1. Insert data

1.1 insert

If we need to insert multiple records into the database table at one time, we can optimize from the following three aspects.

insert into tb_test values(1,'tom');
insert into tb_test values(2,'cat');
insert into tb_test values(3,'jerry');

1) .Optimization plan one

Insert data in batches

Insert into tb_test values(1,'Tom'),(2,'Cat'),(3,'Jerry');

2) .Optimization plan two

Manually control transactions

start transaction;
insert into tb_test values(1,'Tom'),(2,'Cat'),(3,'Jerry');
insert into tb_test values(4,'Tom'),(5,'Cat'),(6,'Jerry');
insert into tb_test values(7,'Tom'),(8,'Cat'),(9,'Jerry');
commit;

3) .Optimization plan three

The performance of primary key sequential insertion is higher than that of out-of-order insertion.

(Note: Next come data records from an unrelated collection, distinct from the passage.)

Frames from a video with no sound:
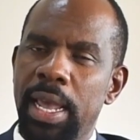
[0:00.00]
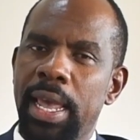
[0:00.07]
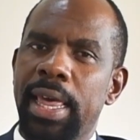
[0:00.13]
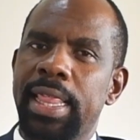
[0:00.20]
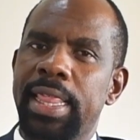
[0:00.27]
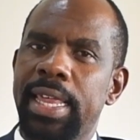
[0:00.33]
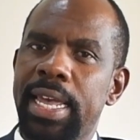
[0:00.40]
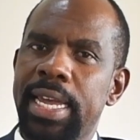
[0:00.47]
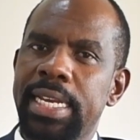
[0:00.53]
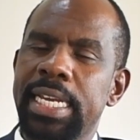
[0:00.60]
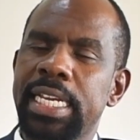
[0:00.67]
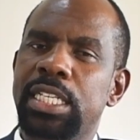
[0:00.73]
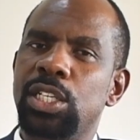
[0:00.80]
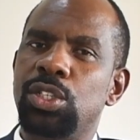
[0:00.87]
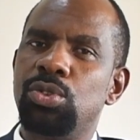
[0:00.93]
Then
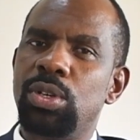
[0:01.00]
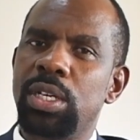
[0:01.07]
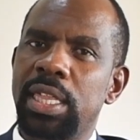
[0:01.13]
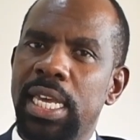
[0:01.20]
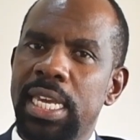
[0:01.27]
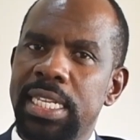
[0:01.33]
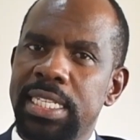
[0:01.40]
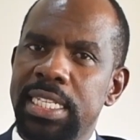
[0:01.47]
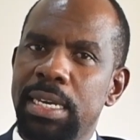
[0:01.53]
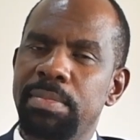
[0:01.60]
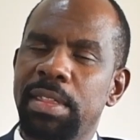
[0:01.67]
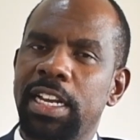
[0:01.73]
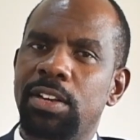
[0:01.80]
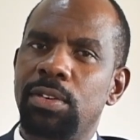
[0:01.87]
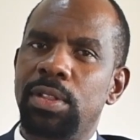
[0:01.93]
it is during the AGM
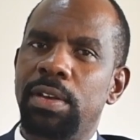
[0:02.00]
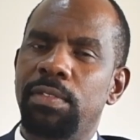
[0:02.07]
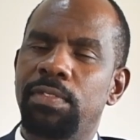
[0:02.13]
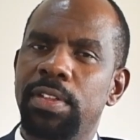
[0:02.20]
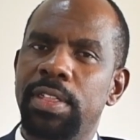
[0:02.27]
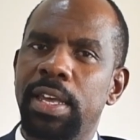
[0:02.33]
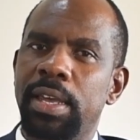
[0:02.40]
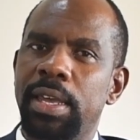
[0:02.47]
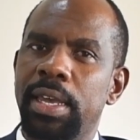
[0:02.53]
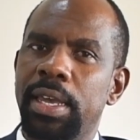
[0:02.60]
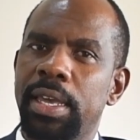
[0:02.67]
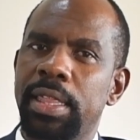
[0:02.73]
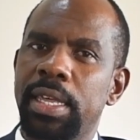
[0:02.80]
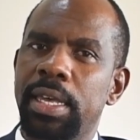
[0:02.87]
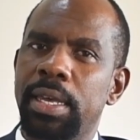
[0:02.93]
that
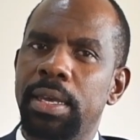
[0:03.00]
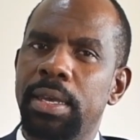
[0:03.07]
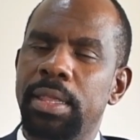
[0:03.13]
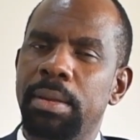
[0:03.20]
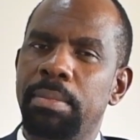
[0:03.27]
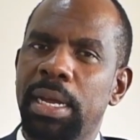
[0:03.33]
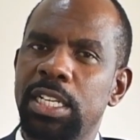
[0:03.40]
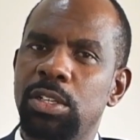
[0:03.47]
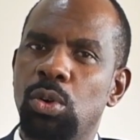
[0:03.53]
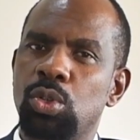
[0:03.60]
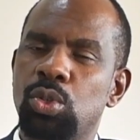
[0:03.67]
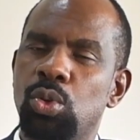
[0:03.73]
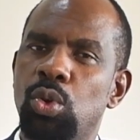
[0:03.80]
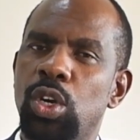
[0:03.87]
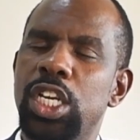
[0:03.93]
the manager
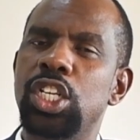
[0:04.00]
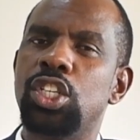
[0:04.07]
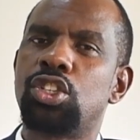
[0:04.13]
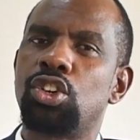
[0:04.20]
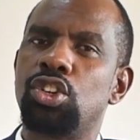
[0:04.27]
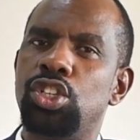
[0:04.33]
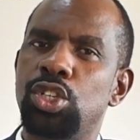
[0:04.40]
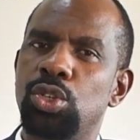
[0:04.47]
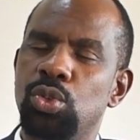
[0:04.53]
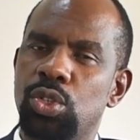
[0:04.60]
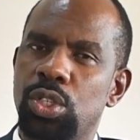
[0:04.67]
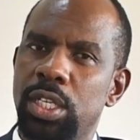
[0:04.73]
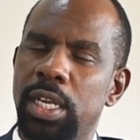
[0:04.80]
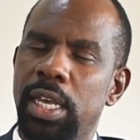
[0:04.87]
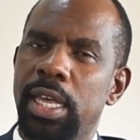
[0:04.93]
also
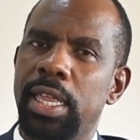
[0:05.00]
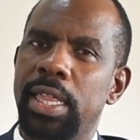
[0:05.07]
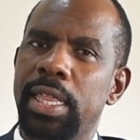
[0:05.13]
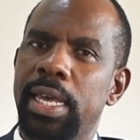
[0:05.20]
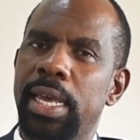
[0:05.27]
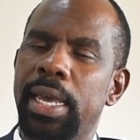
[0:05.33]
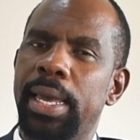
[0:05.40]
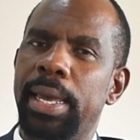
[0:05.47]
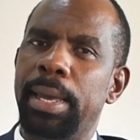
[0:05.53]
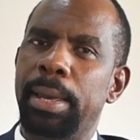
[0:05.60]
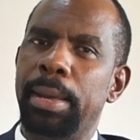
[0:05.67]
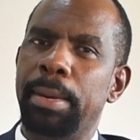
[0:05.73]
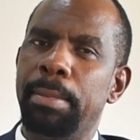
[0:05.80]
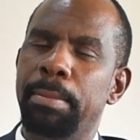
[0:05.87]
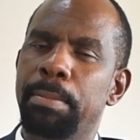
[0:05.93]
introduce
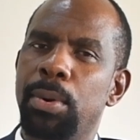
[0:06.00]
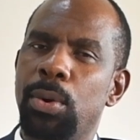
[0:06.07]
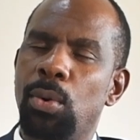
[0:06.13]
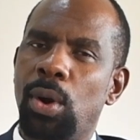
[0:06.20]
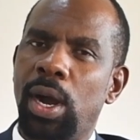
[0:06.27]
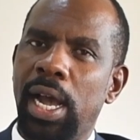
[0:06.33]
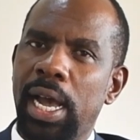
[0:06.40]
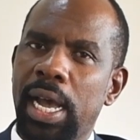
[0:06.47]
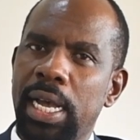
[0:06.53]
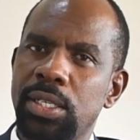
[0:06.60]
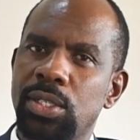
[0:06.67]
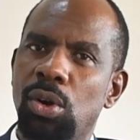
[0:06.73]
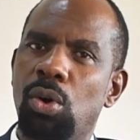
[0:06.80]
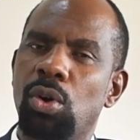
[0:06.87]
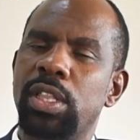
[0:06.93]
the
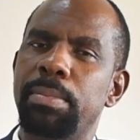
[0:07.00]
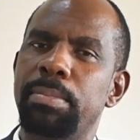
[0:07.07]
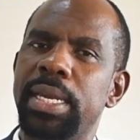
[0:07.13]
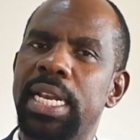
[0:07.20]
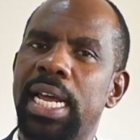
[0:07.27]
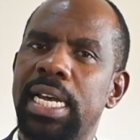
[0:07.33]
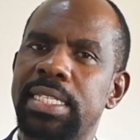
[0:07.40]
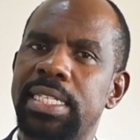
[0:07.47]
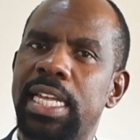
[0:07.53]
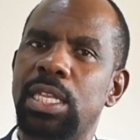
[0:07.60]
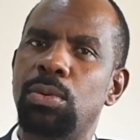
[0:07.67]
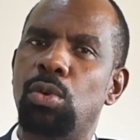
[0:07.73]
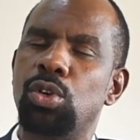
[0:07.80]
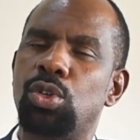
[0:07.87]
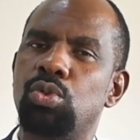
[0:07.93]
brokers or the millers that they
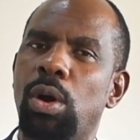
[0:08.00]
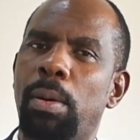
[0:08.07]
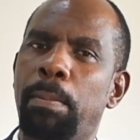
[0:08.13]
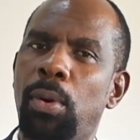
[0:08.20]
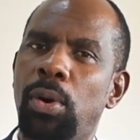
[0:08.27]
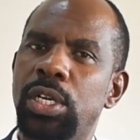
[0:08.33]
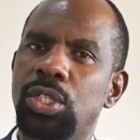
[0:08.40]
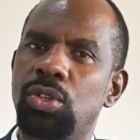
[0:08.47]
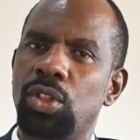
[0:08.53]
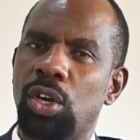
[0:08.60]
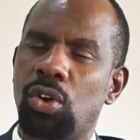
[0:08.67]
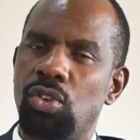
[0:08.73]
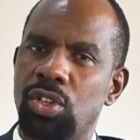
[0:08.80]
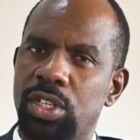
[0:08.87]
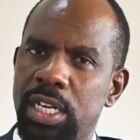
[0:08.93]
want to appoint or the
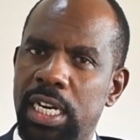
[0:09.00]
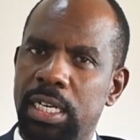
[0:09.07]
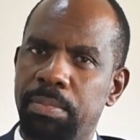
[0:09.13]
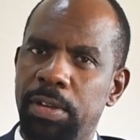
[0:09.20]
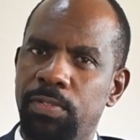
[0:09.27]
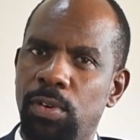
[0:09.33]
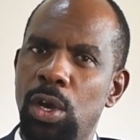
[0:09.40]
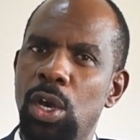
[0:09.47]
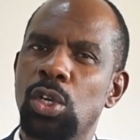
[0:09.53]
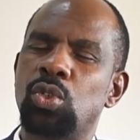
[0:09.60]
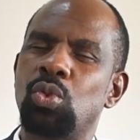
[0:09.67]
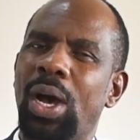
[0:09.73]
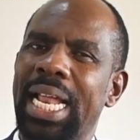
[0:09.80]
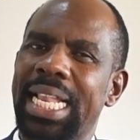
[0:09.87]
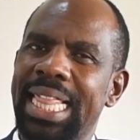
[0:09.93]
contract people.
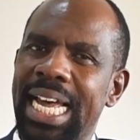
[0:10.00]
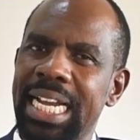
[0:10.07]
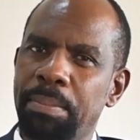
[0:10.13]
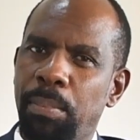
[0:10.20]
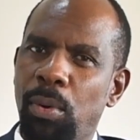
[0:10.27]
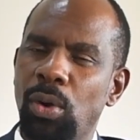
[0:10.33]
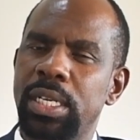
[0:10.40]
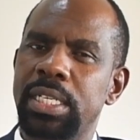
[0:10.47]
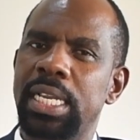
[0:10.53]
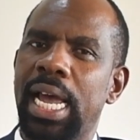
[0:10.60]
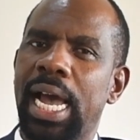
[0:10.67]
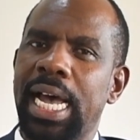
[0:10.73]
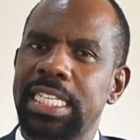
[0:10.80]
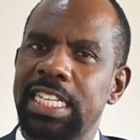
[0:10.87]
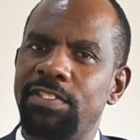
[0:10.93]
So at that point,
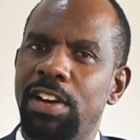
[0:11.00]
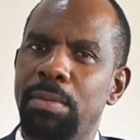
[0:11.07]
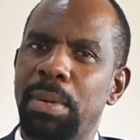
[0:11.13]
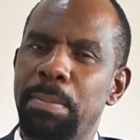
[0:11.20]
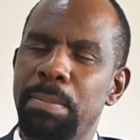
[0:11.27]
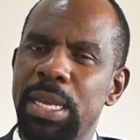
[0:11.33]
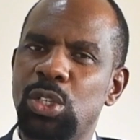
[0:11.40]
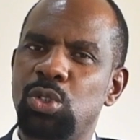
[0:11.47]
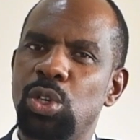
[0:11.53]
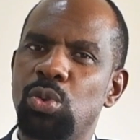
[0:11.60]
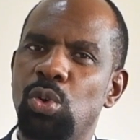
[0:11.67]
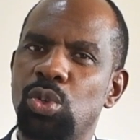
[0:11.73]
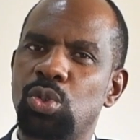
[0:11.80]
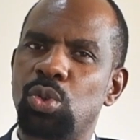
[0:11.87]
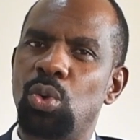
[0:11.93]
as a farmer, make sure you
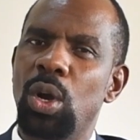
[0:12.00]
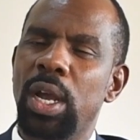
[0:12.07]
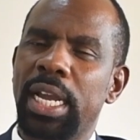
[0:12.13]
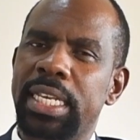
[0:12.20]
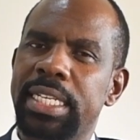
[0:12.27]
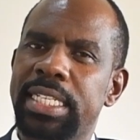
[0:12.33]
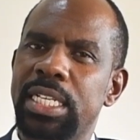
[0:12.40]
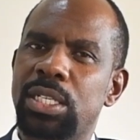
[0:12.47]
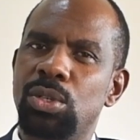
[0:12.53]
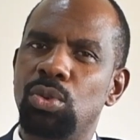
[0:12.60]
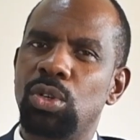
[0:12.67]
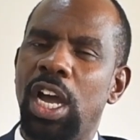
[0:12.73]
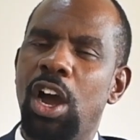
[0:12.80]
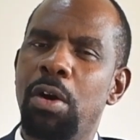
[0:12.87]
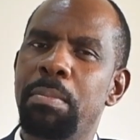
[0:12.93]
also take
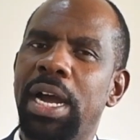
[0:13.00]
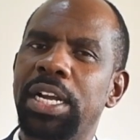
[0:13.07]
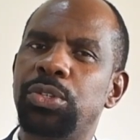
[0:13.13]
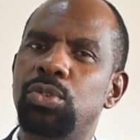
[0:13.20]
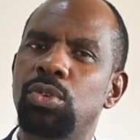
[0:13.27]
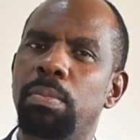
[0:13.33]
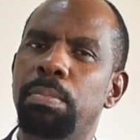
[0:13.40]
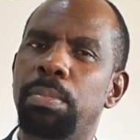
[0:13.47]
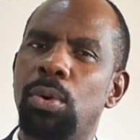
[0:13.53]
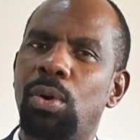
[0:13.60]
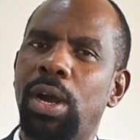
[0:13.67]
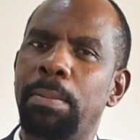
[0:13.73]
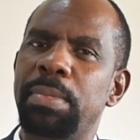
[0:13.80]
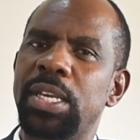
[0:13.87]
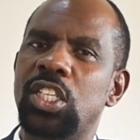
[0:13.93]
note how much will the
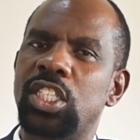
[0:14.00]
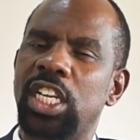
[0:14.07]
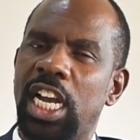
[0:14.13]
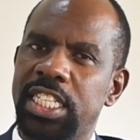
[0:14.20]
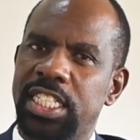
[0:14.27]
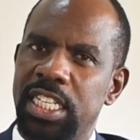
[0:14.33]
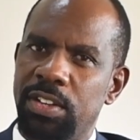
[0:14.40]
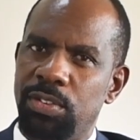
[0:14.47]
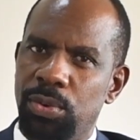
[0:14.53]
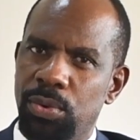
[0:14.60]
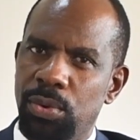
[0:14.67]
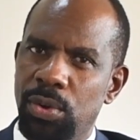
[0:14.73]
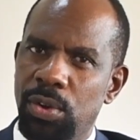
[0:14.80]
broker be charging you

主键乱序插入 : 8 1 9 21 88 2 4 15 89 5 7 3
主键顺序插入 : 1 2 3 4 5 7 8 9 15 21 88 89

1.2 Inserting data in large batches

If you need to insert a large amount of data at one time ( for example : millions of records ) , the insertion performance of using the insert statement is low. In this case, you can use

Use the load command provided by the MySQL database to insert. Here's how to do it:

You can execute the following instructions to load the data in the data script file into the table structure:

-- 客户端连接服务端时，加上参数 -–local-infile
mysql –-local-infile -u root -p
-- 设置全局参数local_infile为1，开启从本地加载文件导入数据的开关
set global local_infile = 1;
-- 执行load指令将准备好的数据，加载到表结构中
load data local infile '/root/sql1.log' into table tb_user fields
terminated by ',' lines terminated by '\n' ;

The performance of primary key sequential insertion is higher than that of out-of-order insertion

Example demo :

A.Create table structure

CREATE TABLE `tb_user` (
`id` INT(11) NOT NULL AUTO_INCREMENT,
`username` VARCHAR(50) NOT NULL,
`password` VARCHAR(50) NOT NULL,
`name` VARCHAR(20) NOT NULL,
`birthday` DATE DEFAULT NULL,
`sex` CHAR(1) DEFAULT NULL,
PRIMARY KEY (`id`),
UNIQUE KEY `unique_user_username` (`username`)
) ENGINE=INNODB DEFAULT CHARSET=utf8 ;

B.Set parameters

-- 客户端连接服务端时，加上参数 -–local-infile
mysql –-local-infile -u root -p
-- 设置全局参数local_infile为1，开启从本地加载文件导入数据的开关
set global local_infile = 1;

C. loadload data

load data local infile '/root/load_user_100w_sort.sql' into table tb_user
fields terminated by ',' lines terminated by '\n' ;

We saw that inserting 1 million records was completed in 17 seconds , and the performance was very good.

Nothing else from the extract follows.